DESCRIPTION OF THE TASK —
When you retype the records that follow, keep each word as it is and drop any pictures.

Stored entries:

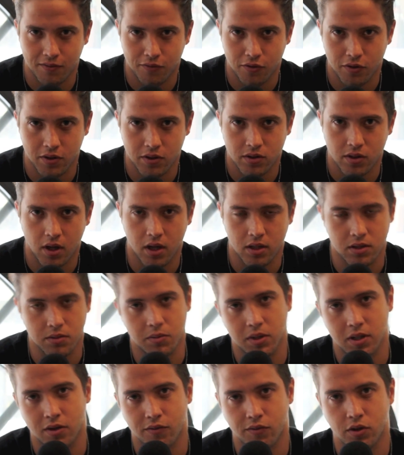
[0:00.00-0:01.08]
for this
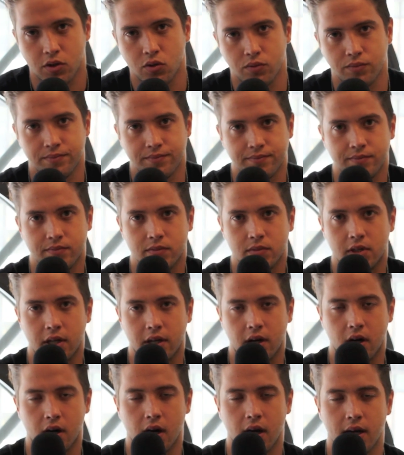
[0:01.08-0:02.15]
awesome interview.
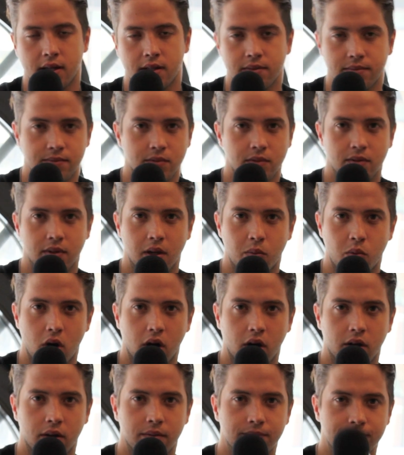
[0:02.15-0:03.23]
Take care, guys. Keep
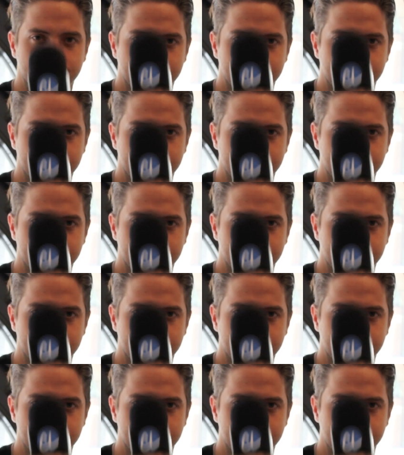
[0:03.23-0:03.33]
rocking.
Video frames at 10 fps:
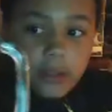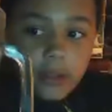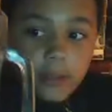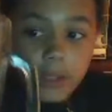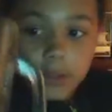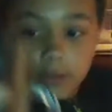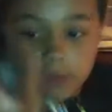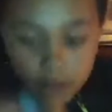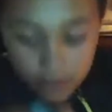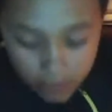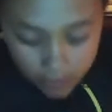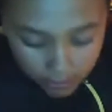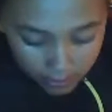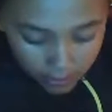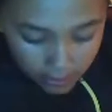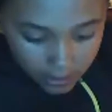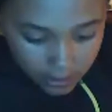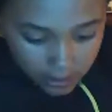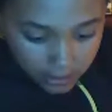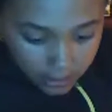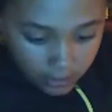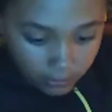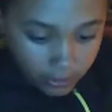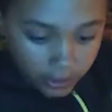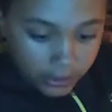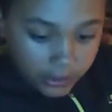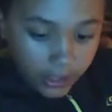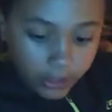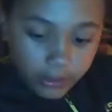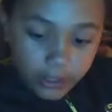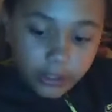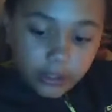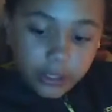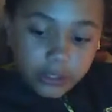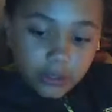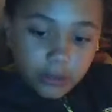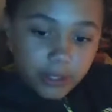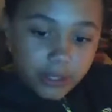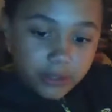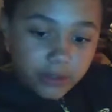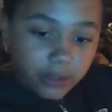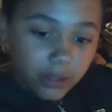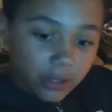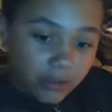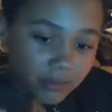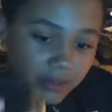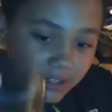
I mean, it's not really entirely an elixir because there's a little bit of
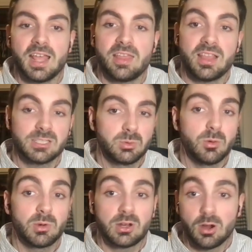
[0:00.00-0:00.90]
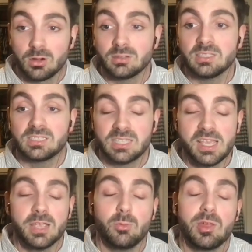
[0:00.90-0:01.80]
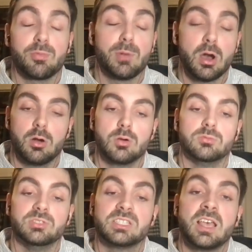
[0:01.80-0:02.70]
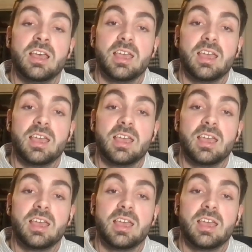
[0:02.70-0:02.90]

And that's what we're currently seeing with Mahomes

OUTPUT FOR THIS EXERCISE —
[0:00.00-0:01.08]
for this
[0:01.08-0:02.15]
awesome interview.
[0:02.15-0:03.23]
Take care, guys. Keep
[0:03.23-0:03.33]
rocking.
Video frames at 10 fps:
I mean, it's not really entirely an elixir because there's a little bit of
[0:00.00-0:00.90]
[0:00.90-0:01.80]
[0:01.80-0:02.70]
[0:02.70-0:02.90]

And that's what we're currently seeing with Mahomes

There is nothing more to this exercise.